Заверяю его, что все в порядке, и он скрывается за белой дверью кабинета.
Достаю сигарету, окидываю взглядом комнату, затем поднимаюсь и подхожу к стеклянному шкафчику со статуэтками, который стоит у двери в кабинет. Фигурки за стеклом кажутся необыкновенно живыми и выразительными. Приглядываюсь и не без удивления понимаю, что передо мной музей восковых фигур в миниатюре.
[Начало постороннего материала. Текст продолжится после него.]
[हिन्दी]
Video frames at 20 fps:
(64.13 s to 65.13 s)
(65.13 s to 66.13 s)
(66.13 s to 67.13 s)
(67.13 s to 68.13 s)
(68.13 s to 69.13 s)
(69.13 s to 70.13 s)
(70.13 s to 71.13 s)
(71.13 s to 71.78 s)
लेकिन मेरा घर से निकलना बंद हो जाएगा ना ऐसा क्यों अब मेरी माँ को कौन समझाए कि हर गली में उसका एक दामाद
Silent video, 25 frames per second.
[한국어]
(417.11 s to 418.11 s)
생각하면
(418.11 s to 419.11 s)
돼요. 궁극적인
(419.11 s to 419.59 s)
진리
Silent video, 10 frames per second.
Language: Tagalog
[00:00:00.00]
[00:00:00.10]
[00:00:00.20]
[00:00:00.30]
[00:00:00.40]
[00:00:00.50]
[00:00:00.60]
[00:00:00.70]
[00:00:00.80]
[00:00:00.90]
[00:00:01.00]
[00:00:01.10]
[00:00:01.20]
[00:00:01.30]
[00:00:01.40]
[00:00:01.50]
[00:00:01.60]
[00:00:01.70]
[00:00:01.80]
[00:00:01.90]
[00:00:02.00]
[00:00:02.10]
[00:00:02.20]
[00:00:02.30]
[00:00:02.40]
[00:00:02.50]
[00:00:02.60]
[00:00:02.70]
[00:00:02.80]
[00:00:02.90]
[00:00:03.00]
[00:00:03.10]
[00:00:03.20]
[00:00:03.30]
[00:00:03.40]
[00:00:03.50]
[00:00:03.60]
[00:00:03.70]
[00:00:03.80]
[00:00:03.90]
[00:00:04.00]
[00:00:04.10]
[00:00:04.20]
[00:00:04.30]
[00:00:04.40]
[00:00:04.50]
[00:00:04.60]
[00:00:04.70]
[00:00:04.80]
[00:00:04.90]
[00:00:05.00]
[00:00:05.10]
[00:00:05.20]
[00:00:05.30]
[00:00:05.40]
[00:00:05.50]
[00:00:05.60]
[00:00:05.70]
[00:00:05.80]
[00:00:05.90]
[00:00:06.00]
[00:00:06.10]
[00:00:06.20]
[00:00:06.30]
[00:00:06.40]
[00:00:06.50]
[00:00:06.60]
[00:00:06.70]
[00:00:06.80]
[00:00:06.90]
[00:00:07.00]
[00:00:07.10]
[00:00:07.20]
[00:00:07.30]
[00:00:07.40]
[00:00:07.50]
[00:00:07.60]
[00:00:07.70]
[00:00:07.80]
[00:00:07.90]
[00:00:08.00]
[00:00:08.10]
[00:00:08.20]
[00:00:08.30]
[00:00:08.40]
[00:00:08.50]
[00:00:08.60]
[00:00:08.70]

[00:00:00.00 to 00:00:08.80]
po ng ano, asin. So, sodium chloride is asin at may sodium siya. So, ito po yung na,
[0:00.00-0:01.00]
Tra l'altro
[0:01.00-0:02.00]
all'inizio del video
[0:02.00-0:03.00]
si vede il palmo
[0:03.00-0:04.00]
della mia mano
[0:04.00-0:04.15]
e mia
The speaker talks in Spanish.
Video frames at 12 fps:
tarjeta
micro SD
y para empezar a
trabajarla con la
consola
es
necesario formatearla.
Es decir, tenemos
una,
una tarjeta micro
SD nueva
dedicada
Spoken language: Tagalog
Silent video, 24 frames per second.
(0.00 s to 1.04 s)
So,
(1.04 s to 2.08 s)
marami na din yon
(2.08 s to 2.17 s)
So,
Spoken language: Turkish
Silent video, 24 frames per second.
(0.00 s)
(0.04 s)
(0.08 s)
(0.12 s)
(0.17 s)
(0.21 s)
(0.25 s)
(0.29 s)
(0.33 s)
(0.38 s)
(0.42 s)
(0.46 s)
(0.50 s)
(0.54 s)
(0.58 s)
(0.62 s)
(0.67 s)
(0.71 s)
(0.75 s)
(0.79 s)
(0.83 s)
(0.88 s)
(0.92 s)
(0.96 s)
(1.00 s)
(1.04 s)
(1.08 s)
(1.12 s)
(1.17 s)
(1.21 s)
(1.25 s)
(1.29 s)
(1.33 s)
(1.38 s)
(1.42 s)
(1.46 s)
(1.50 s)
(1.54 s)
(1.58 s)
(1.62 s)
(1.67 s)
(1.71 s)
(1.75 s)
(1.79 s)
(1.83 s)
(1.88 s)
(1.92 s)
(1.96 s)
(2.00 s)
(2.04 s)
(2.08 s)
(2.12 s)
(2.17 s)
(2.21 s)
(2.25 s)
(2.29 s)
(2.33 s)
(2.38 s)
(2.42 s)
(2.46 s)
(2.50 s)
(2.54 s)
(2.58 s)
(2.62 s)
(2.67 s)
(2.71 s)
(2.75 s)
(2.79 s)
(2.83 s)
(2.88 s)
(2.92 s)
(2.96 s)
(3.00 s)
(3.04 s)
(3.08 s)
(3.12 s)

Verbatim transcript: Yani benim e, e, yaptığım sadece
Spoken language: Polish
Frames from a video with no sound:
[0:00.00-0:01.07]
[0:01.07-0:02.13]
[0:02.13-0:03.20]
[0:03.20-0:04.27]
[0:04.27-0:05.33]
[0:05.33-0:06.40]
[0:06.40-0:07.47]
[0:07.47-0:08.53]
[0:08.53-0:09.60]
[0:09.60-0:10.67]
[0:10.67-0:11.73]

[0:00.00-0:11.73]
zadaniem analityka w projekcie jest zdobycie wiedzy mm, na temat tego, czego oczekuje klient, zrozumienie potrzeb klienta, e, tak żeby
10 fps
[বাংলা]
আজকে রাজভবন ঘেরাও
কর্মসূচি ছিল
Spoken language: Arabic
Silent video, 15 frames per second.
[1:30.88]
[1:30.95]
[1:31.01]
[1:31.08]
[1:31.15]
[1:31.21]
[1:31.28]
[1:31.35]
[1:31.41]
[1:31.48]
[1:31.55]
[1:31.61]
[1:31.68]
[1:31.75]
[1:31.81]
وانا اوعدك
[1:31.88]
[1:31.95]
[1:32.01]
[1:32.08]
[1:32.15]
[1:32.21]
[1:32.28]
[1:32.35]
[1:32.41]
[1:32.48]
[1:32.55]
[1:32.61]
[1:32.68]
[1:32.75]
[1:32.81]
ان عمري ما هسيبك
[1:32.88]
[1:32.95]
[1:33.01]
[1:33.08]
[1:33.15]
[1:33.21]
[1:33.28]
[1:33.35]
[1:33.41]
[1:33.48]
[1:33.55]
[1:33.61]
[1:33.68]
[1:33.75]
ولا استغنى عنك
Фигурки, слепленные из блестящего воска, представляют собой знаменитостей разного ранга. Среди них, конечно, маленький Наполеон, маленький Гомер, маленький Чингисхан, маленький Христофор Колумб, но есть и другие персонажи, ближе к нам по времени, среди которых я без большого труда узнаю Дана Сократе, Мирчу Рошу, Адриану и даже Виорику Ибрахим, на этот раз с несколько прикрытой наготой. Позы естественны, будничны, и, хотя пространство витрины слишком тесно для такой толпы, если всмотреться, чувствуешь трепет настоящей жизни.